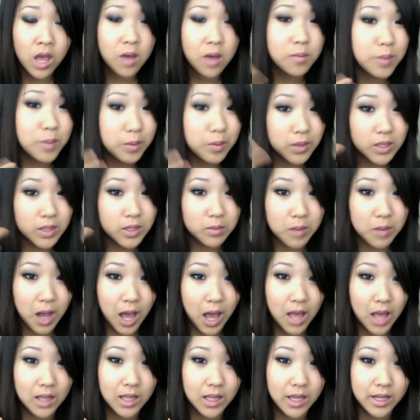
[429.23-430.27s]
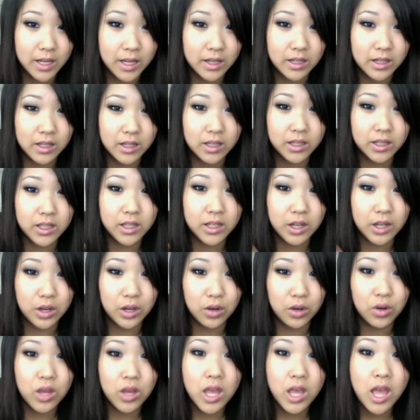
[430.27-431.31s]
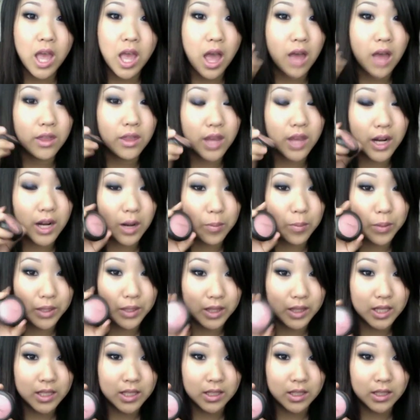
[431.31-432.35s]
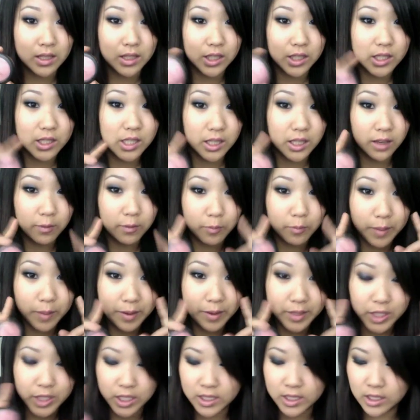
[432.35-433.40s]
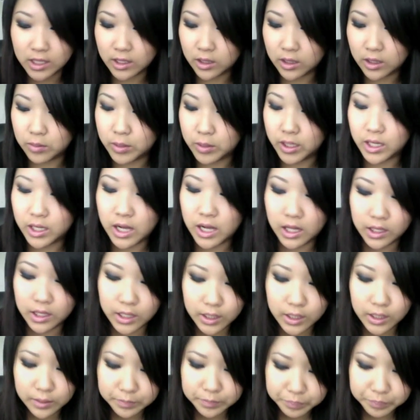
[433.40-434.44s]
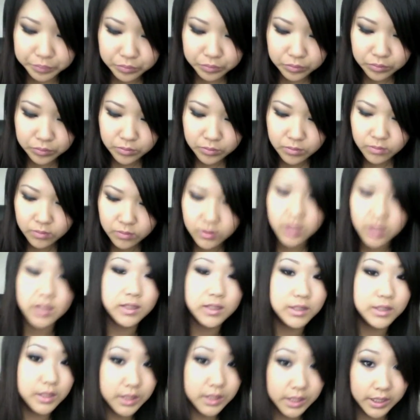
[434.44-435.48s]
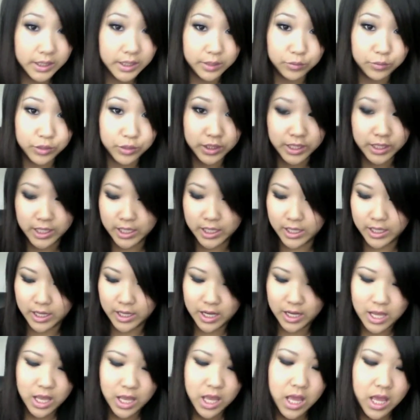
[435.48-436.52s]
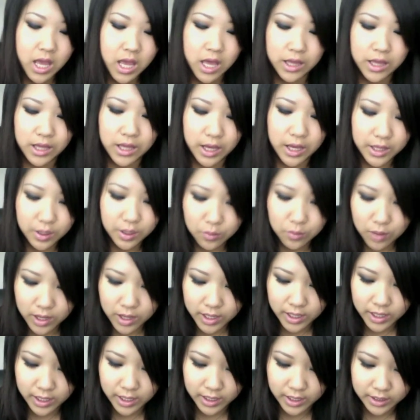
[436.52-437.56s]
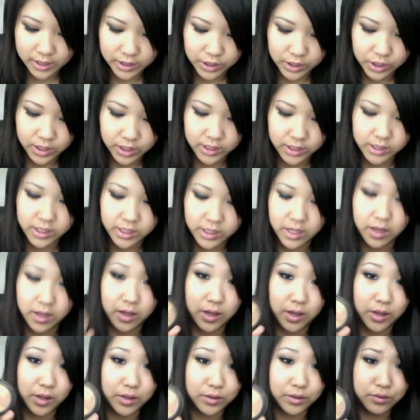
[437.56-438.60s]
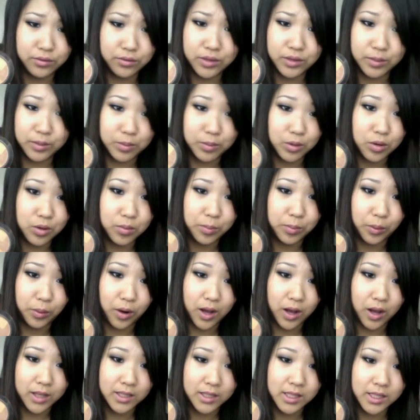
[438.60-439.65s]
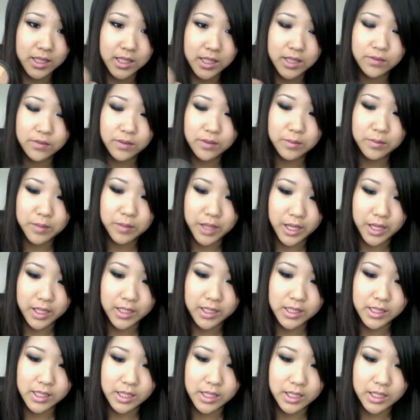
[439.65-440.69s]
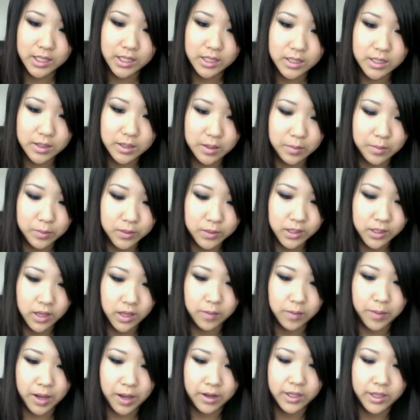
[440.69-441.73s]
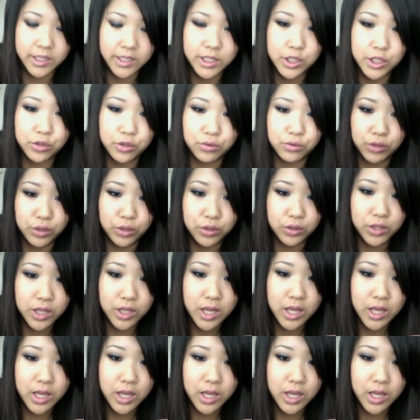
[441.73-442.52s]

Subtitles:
maybe some eyeliner, you know, and then I'll put this on just to give my cheeks a little bit of color. Really good. The other one is just a typical bronze. This is from NYX. It's a mosaic powder in Truth,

> [Your objective]: Return every record exactly, minus the pictures.

> [Response area]:
[429.23-430.27s]
[430.27-431.31s]
[431.31-432.35s]
[432.35-433.40s]
[433.40-434.44s]
[434.44-435.48s]
[435.48-436.52s]
[436.52-437.56s]
[437.56-438.60s]
[438.60-439.65s]
[439.65-440.69s]
[440.69-441.73s]
[441.73-442.52s]

Subtitles:
maybe some eyeliner, you know, and then I'll put this on just to give my cheeks a little bit of color. Really good. The other one is just a typical bronze. This is from NYX. It's a mosaic powder in Truth,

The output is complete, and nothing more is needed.